# Task to carry out:
Filter the entries down to the lines containing "frames", and copy those lines.
+++
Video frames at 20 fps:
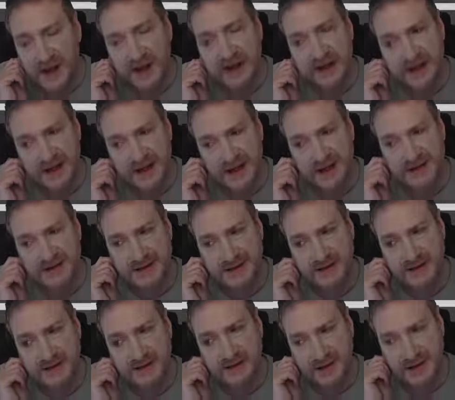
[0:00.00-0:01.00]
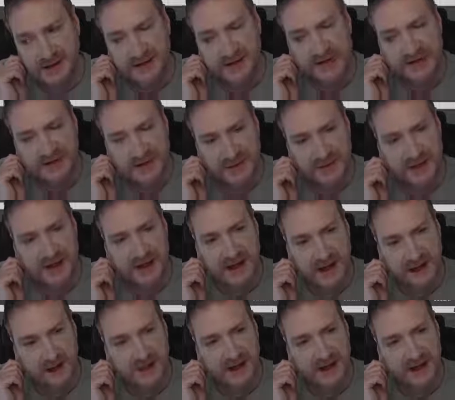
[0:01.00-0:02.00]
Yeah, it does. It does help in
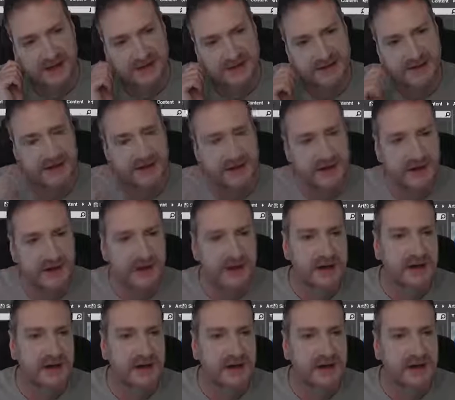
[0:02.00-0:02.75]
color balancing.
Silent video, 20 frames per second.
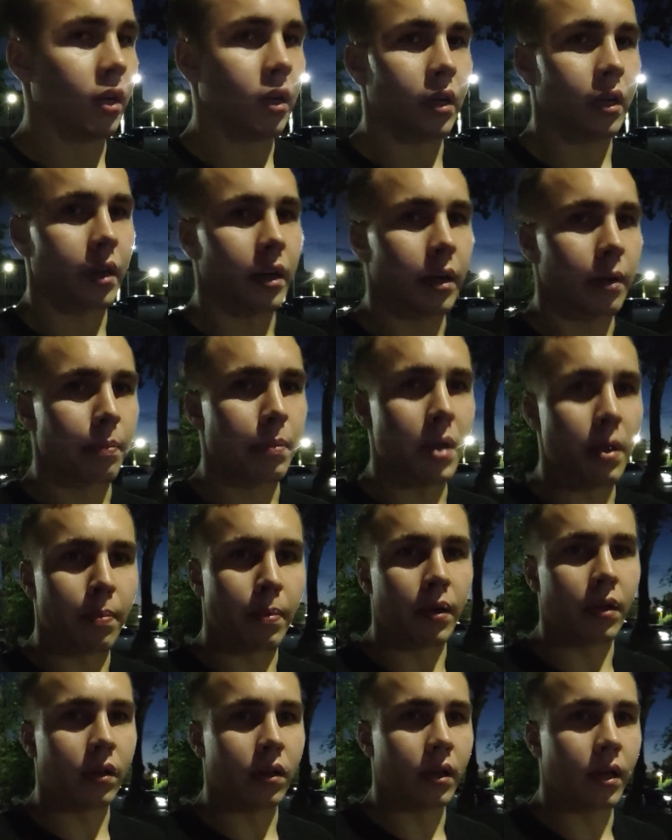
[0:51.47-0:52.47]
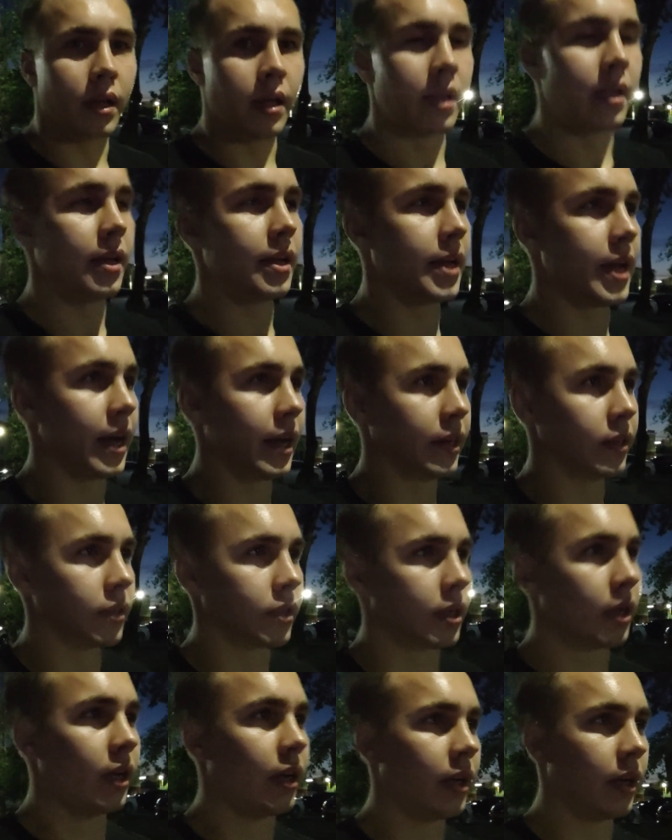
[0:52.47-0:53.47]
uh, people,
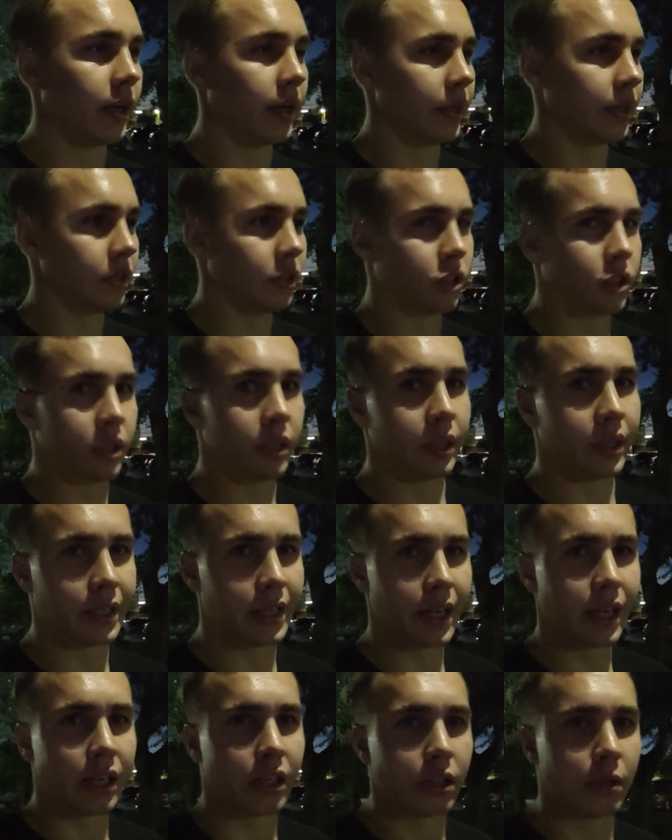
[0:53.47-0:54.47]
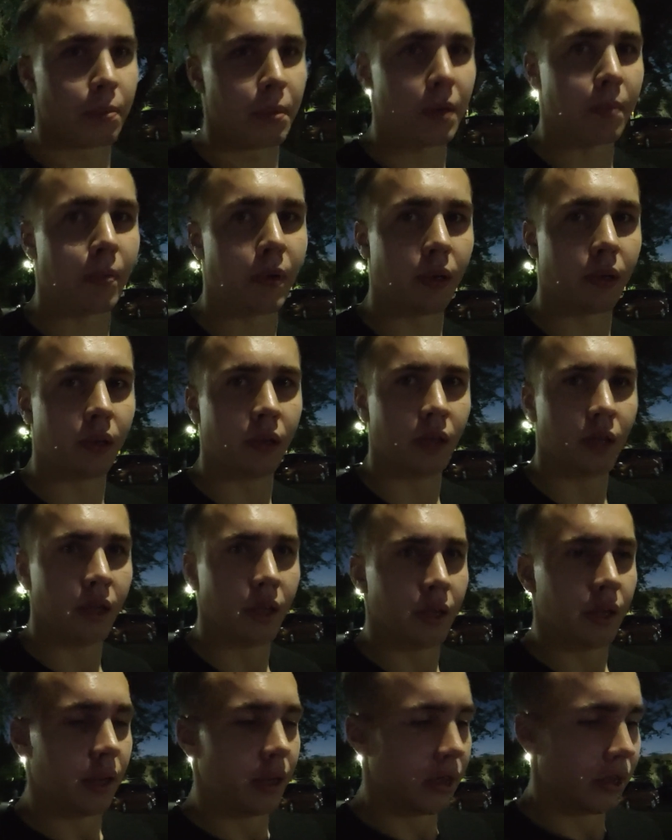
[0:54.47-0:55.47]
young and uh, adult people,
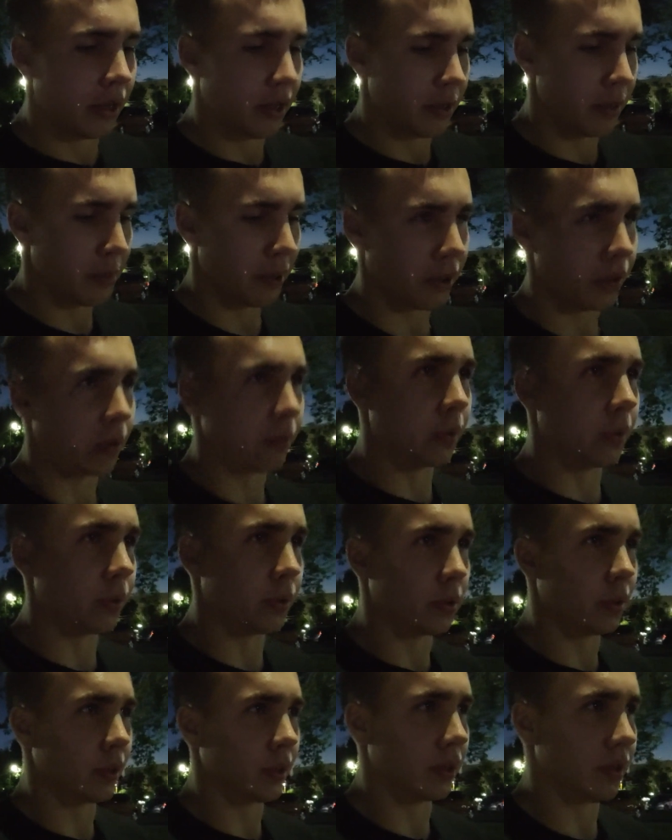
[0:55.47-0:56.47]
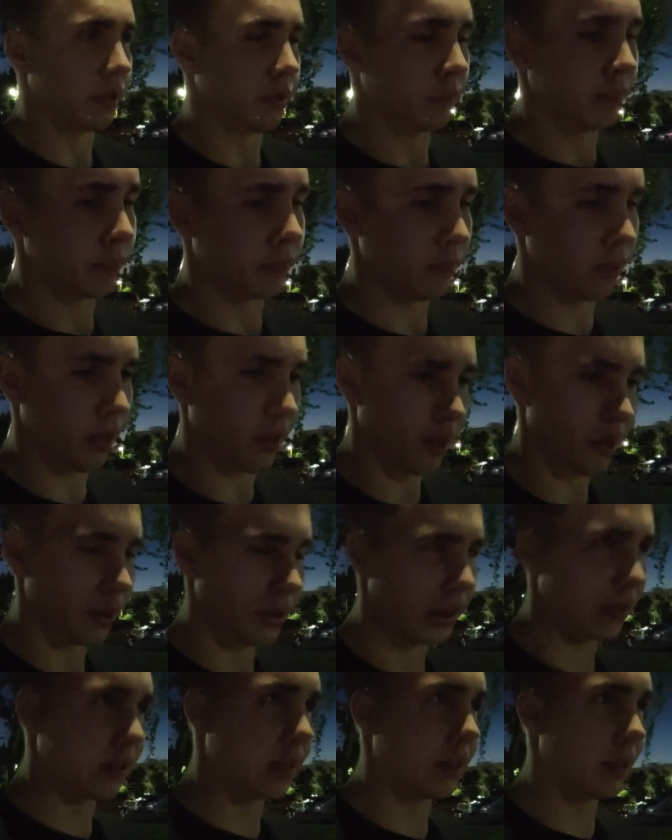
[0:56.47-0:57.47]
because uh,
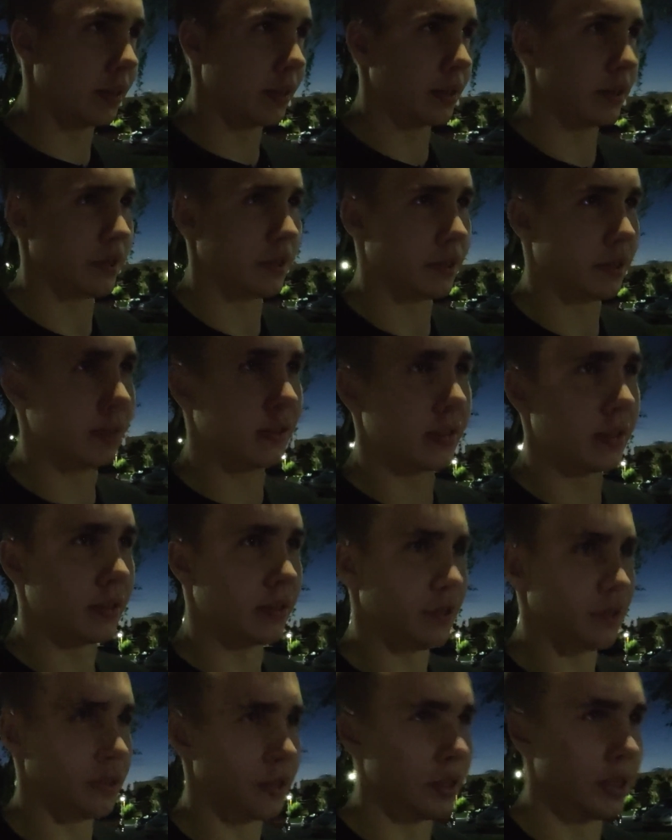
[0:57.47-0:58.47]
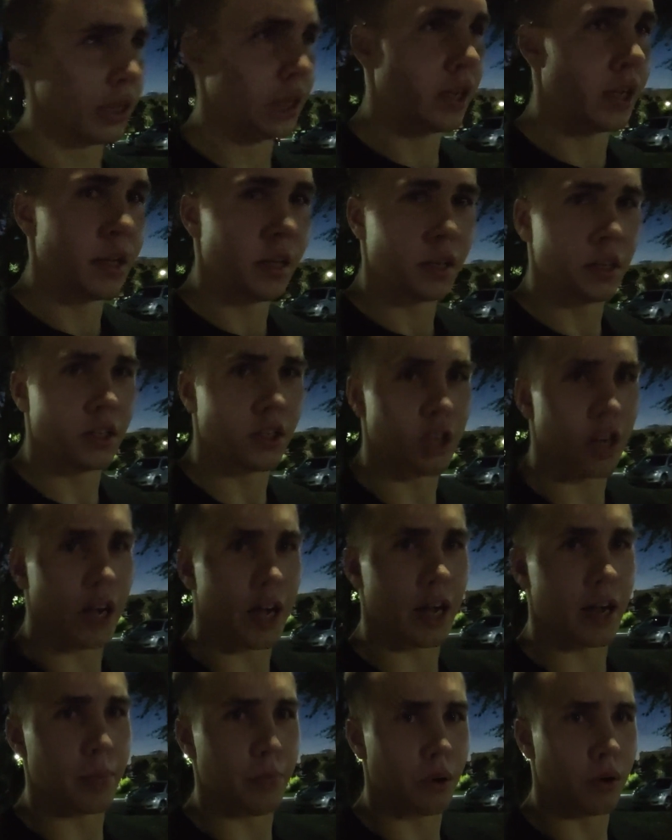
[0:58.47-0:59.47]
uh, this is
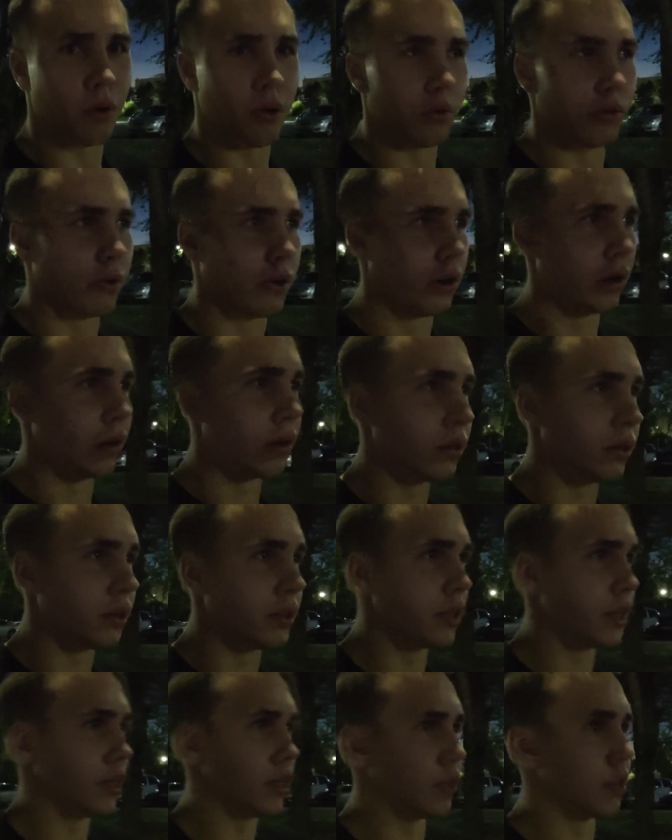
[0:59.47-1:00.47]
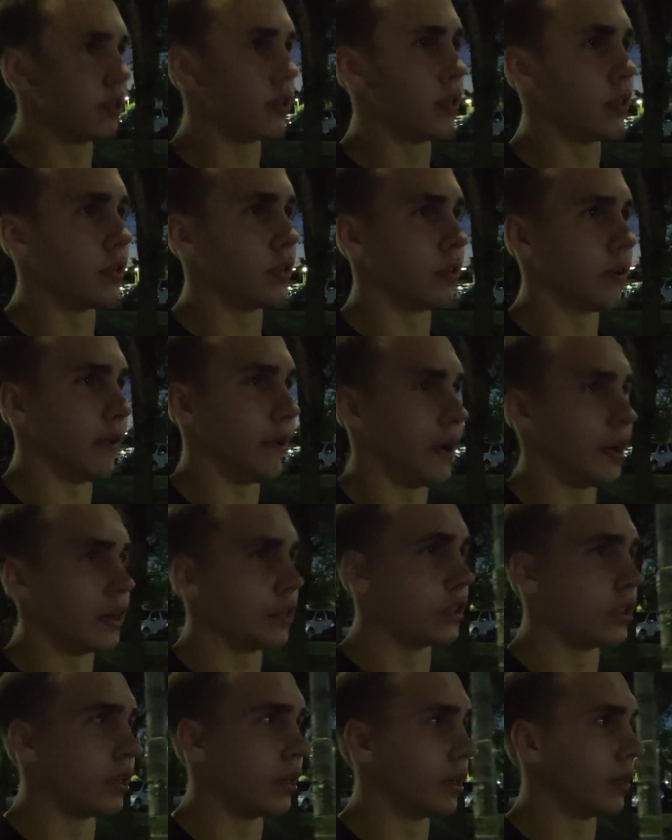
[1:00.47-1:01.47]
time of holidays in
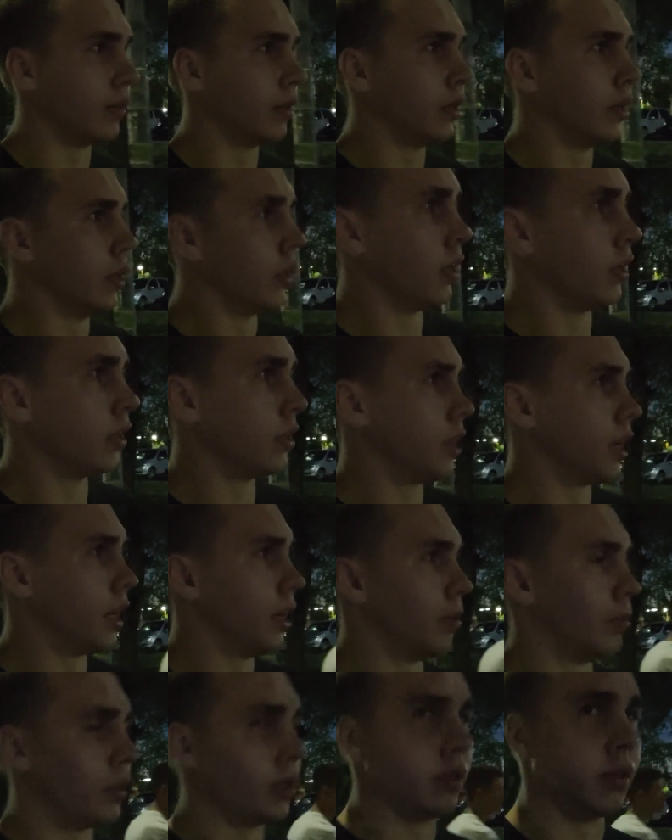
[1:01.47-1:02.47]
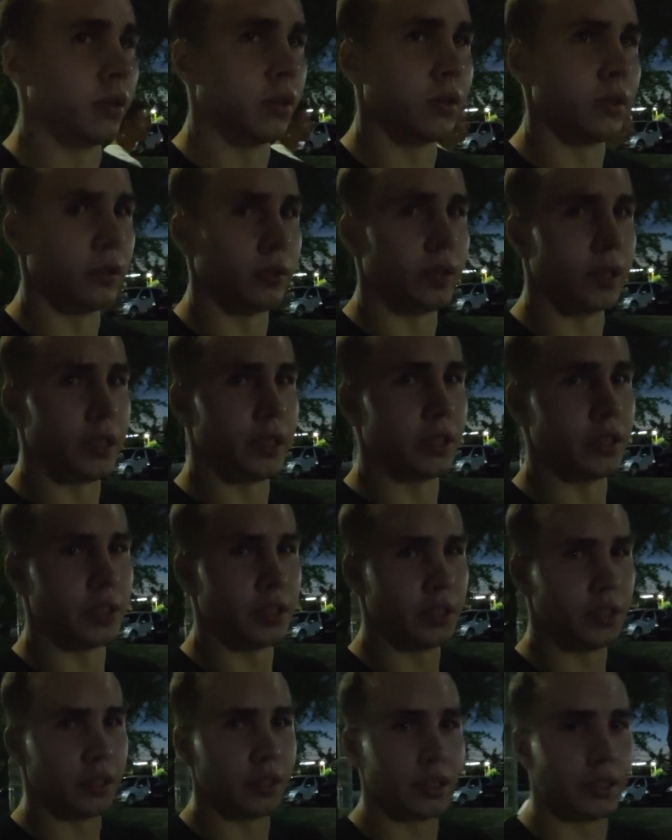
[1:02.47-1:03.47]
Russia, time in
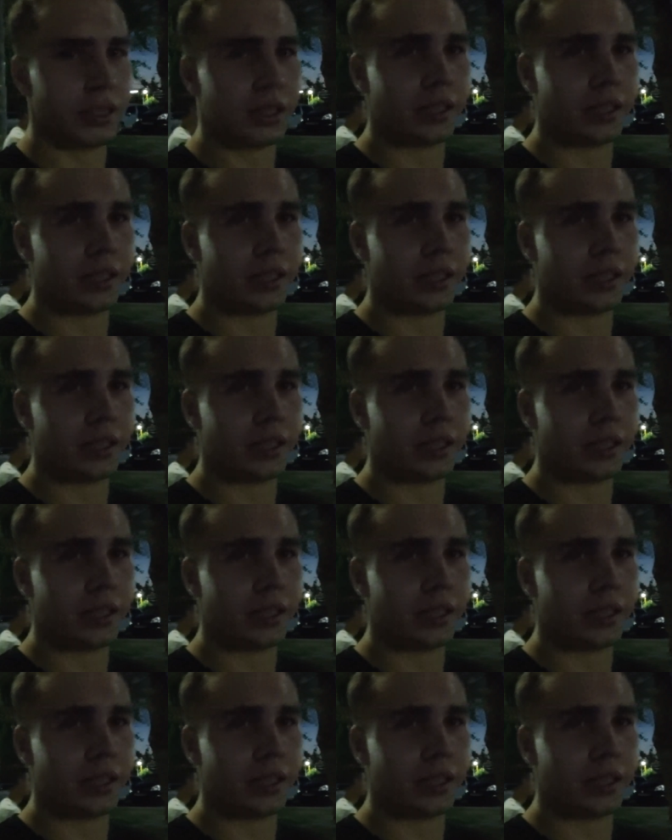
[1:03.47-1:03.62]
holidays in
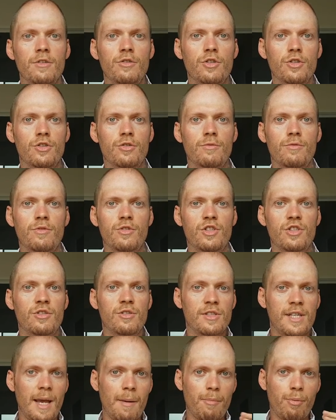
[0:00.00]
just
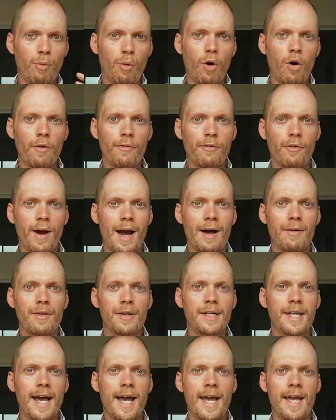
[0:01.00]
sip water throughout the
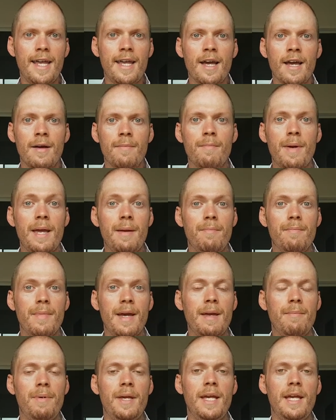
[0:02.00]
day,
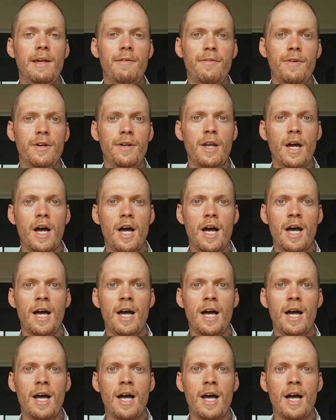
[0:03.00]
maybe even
+++
# Solution for this exercise:
Video frames at 20 fps:
Silent video, 20 frames per second.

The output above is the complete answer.